_Directions for this task_.
The lines below that include "Silent" are to be found and copied.

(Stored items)
• • • • • • •
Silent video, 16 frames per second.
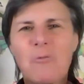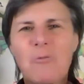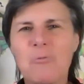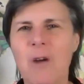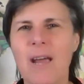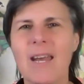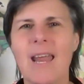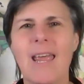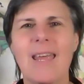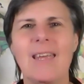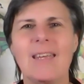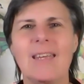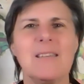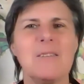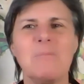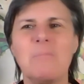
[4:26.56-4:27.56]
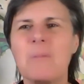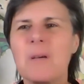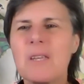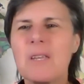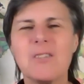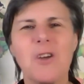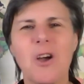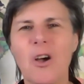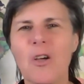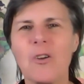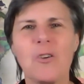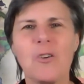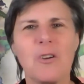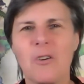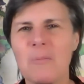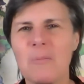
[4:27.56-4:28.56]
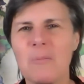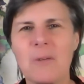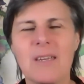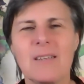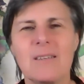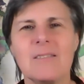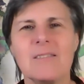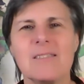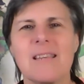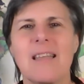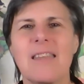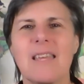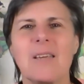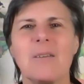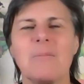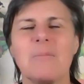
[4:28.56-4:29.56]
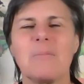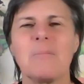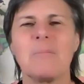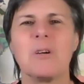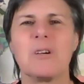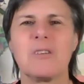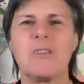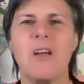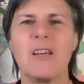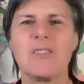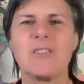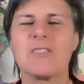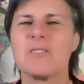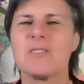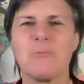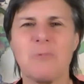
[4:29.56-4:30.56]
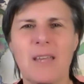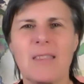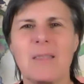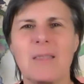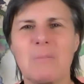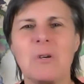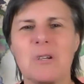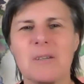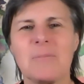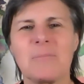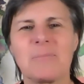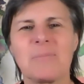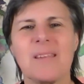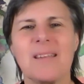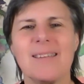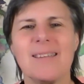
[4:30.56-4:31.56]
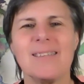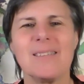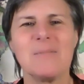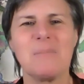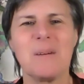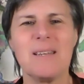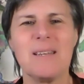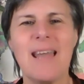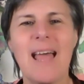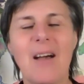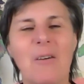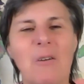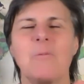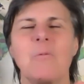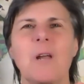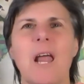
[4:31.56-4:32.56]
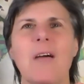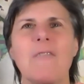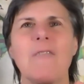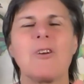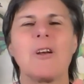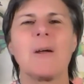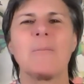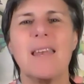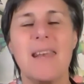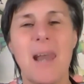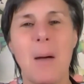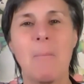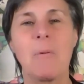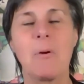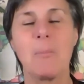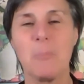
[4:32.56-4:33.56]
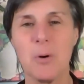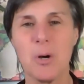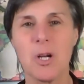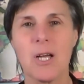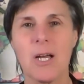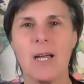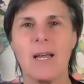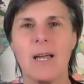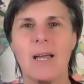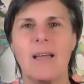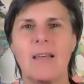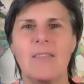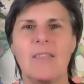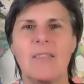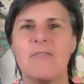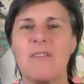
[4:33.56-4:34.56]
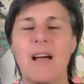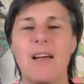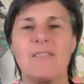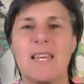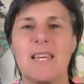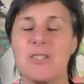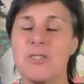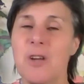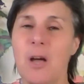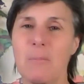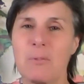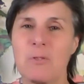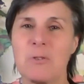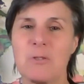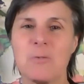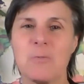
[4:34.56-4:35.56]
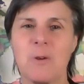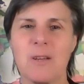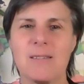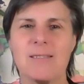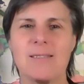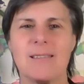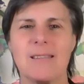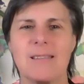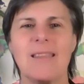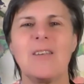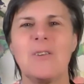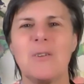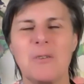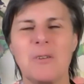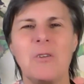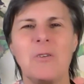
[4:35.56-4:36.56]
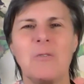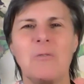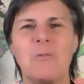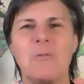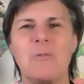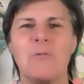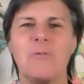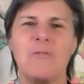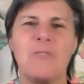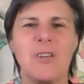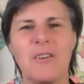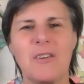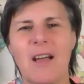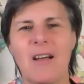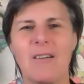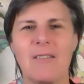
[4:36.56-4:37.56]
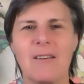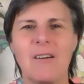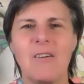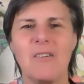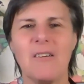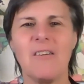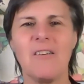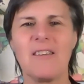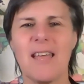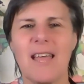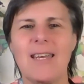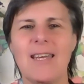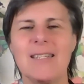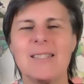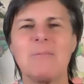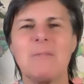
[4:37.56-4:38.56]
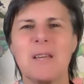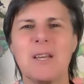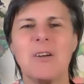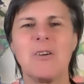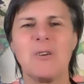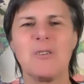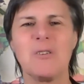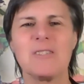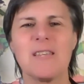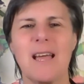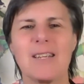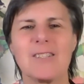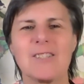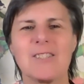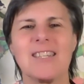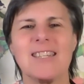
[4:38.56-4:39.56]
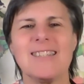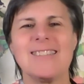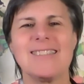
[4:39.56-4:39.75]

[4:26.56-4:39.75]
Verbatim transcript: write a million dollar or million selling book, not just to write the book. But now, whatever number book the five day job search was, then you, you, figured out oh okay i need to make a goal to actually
• • • • • • •
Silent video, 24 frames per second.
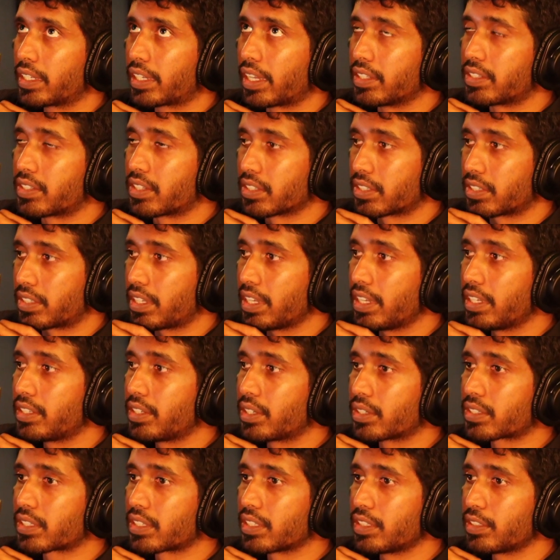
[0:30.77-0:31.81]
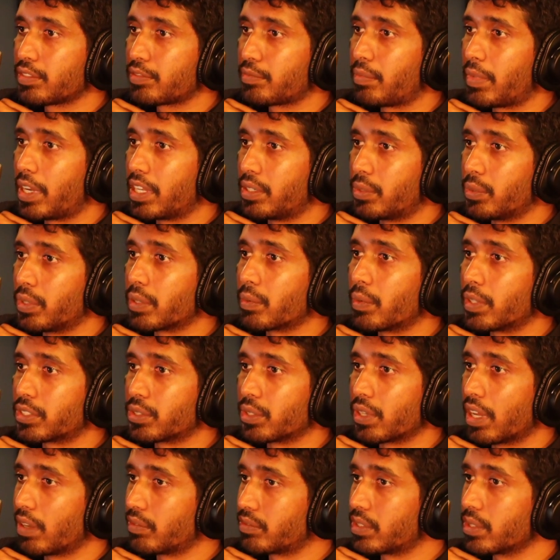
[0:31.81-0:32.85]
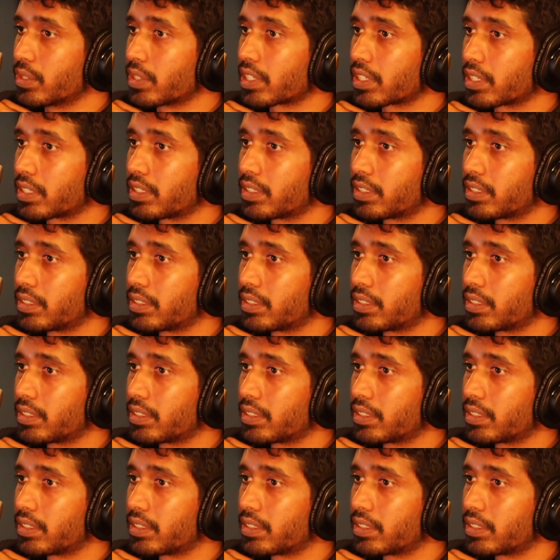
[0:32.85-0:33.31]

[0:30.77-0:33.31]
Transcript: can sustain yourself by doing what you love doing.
• • • • • • •
_Answer for this exercise_.
Silent video, 16 frames per second.
Silent video, 24 frames per second.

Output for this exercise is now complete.